A litigant in person who “abruptly” walked out of a detailed assessment hearing before the end of the first day and failed to return has been ordered to pay £82,930 by an employment judge.
The general rule in employment tribunals is that no more than £20,000 can be awarded in costs. However, it is not capped where a detailed assessment is carried out, as here.
The judge said that despite the fact that the detailed assessment hearing was listed for two days, “the claimant remained for only one of those days and even then not to the conclusion of the day. In this regard, in the afternoon of the first day the claimant abruptly left both the hearing room and the hearing centre and did not return. That came shortly after I made a determination on one of the points of dispute that he had raised that was not resolved in his favour.”
Judge Heap said he considered whether to adjourn the assessment hearing, but decided not to because there was no indication from the claimant that there was any “unexpected issue”, such as ill health.
Describing Dr Gosalakall’s decision to walk out as “simply a conscious decision to do so in the light of a decision which he considered to be adverse to him”, the judge said there was nothing to suggest he would participate in a reconvened hearing and it was no benefit for either side for costs to increase further.
Giving judgment in Gosalakkal v University Hospitals of Leicester NHS Trust, Employment Judge Heap said he knew the claimant was disappointed with the tribunal’s ruling two years ago on his claims against the university, but the Employment Appeal Tribunal had dismissed his appeal.

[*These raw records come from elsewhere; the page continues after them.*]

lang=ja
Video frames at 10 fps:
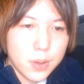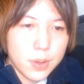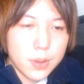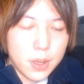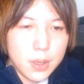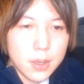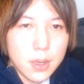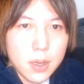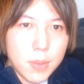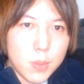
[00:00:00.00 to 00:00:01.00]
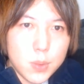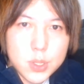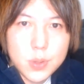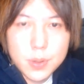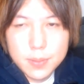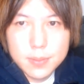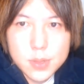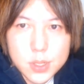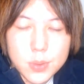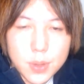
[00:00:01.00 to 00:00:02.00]
ねまあもちろん
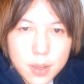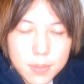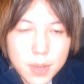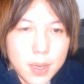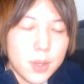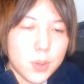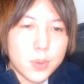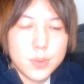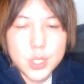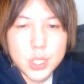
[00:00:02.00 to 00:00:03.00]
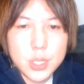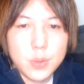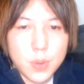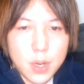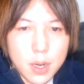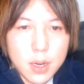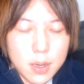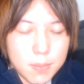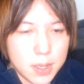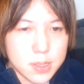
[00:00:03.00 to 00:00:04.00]
そのね、まあ、エイト君自身は
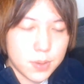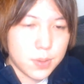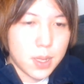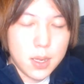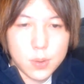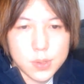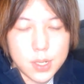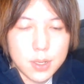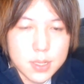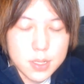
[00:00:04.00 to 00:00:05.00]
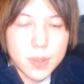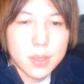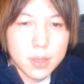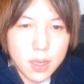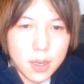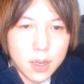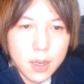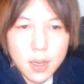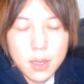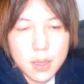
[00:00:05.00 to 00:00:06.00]
まあその逮捕されてしまって
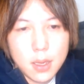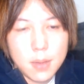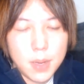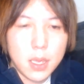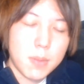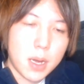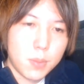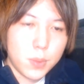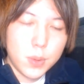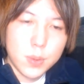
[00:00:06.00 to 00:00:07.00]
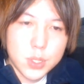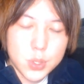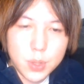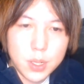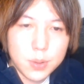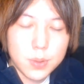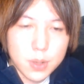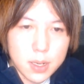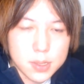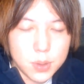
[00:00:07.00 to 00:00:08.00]
で、まあ、今もう留置所にいるの
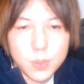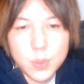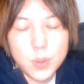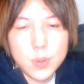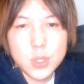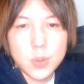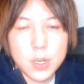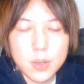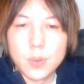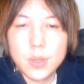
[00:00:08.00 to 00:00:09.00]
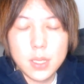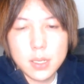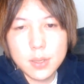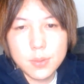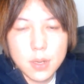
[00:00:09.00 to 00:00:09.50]
かそれとも留置所からこう出てきたのか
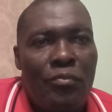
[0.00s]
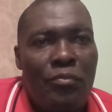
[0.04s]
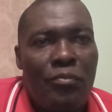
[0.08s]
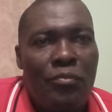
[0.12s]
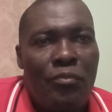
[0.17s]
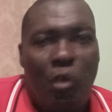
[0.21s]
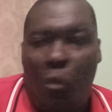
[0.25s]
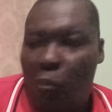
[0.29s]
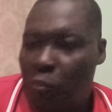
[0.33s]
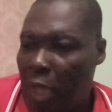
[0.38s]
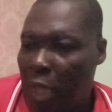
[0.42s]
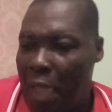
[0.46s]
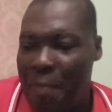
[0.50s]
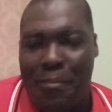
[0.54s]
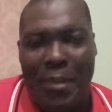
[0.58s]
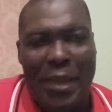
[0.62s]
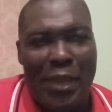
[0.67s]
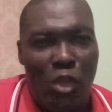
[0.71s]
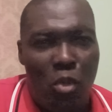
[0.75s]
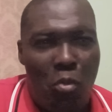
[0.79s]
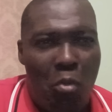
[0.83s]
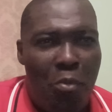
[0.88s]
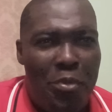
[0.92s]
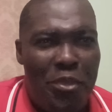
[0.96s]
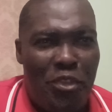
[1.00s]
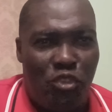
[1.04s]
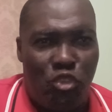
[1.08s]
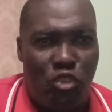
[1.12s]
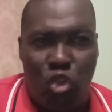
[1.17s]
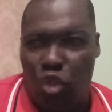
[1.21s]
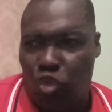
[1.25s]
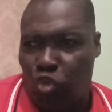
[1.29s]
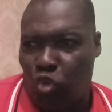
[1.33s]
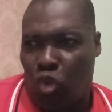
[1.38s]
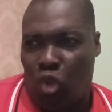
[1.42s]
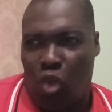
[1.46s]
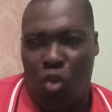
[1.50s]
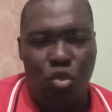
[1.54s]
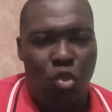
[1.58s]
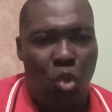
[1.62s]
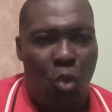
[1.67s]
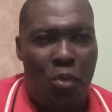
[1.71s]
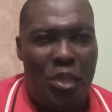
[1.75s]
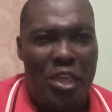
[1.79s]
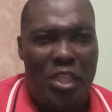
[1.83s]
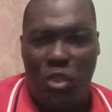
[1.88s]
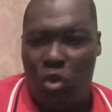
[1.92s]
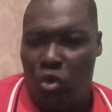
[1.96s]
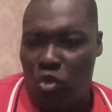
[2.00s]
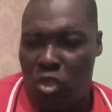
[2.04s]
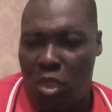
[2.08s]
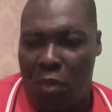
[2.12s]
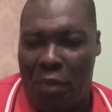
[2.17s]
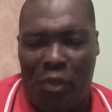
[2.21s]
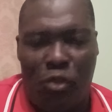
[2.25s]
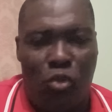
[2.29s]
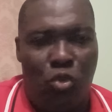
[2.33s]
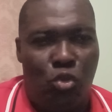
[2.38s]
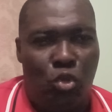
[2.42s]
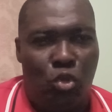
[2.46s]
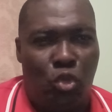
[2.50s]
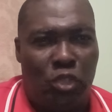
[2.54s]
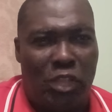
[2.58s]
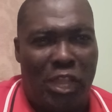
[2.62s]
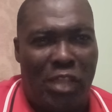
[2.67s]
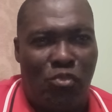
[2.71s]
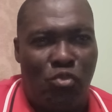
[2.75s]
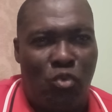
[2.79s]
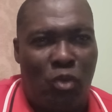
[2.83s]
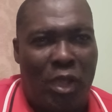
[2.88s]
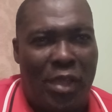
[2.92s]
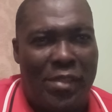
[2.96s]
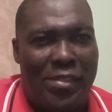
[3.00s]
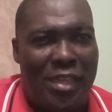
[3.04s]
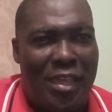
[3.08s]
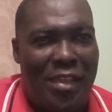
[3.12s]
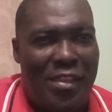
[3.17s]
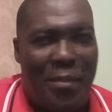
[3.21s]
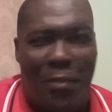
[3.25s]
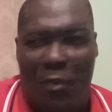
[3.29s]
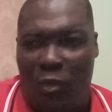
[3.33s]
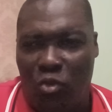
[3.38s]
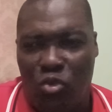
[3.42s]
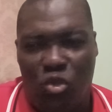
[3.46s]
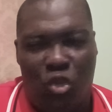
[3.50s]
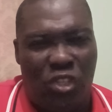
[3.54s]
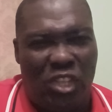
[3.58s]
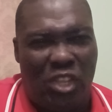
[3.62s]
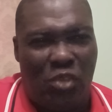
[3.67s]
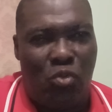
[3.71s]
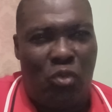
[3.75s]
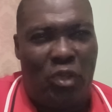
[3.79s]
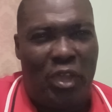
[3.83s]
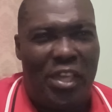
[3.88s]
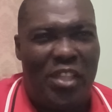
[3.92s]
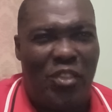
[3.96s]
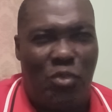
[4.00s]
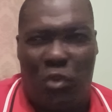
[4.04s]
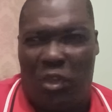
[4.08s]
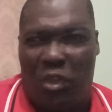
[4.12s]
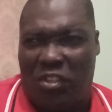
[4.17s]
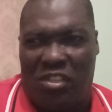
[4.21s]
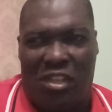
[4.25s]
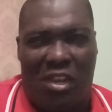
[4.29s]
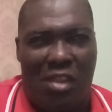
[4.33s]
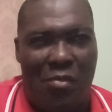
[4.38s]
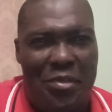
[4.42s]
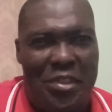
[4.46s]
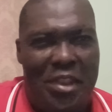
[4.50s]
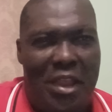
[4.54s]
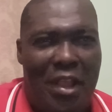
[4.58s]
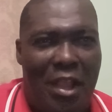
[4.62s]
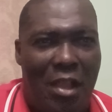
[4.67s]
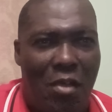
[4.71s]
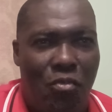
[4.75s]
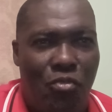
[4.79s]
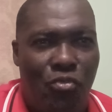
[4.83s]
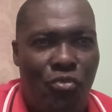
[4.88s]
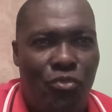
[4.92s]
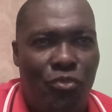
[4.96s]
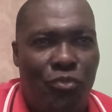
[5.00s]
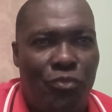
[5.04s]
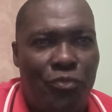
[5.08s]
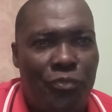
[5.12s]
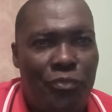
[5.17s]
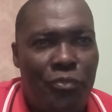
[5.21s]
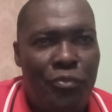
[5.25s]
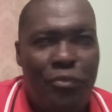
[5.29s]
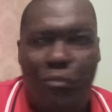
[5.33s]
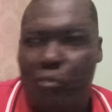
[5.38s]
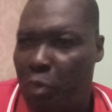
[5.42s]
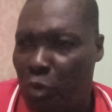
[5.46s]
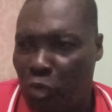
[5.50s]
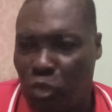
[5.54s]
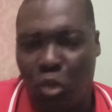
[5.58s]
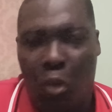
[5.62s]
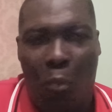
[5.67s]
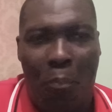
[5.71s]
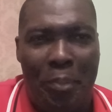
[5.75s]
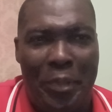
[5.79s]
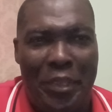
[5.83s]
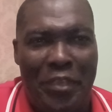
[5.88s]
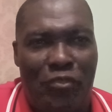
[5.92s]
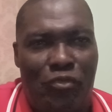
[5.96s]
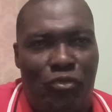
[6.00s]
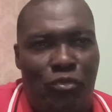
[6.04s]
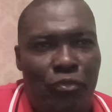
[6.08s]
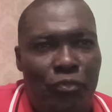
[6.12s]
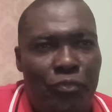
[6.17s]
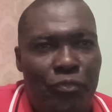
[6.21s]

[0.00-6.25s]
Un viaje palomo vicioso que uno viene, lo lleva, lo, trae a su canal, después uno lo trae a su canal porque se le viran a uno por dos pesos.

The judge said that at one stage Dr Gosalakkal demanded more than £2m for unfair dismissal and a set of whistleblowing claims. “These were complex proceedings, with vast numbers of documents, where the claimant was making his position abundantly clear that if he was to succeed he intended to ask the tribunal to award very substantial compensation indeed.”
Judge Heap said there were 27 lever arch files of correspondence for the case, and the tribunal’s own records amounted to a further “three large files of papers”.

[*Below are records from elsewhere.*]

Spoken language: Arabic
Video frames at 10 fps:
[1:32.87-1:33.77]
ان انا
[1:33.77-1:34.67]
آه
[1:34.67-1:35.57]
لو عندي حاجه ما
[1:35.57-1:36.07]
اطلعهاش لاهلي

The judge said he had the issue of proportionality in mind throughout the assessment hearing, but the complexity of the proceedings had to be taken into account.
Although the doctor described Browne Jacobson’s claim for costs on behalf of the hospital as “manifestly excessive”, Judge Heap noted that he made no other specific objection to any part of the bill and left the hearing “before there was an opportunity to ask him to address those matters”.
Judge Heap said a number of the doctor’s ‘points of dispute’ centred on his argument that the judgment was wrong and no costs should be paid.
“It appeared to me that the claimant had somewhat lost sight of the wood for the trees insofar as the matter of the points of dispute were concerned given his remaining and strident belief that the earlier judgments in this case should be revisited.
“Ultimately, the challenges made by the claimant to the bill of costs were somewhat vague, unsupported and without much if any thought as to what his contentions on what sums would have been reasonable would be.”
He found the hourly rates charged by Browne Jacobson to be reasonable, noting that they were “substantially below” the guideline rates, and said the same for counsel. Judge Heap reduced the defendant’s costs from £98,320 to £82,930 on various points, including the unnecessary attendance of a trainee solicitor at a conference with counsel and at the full merits hearing.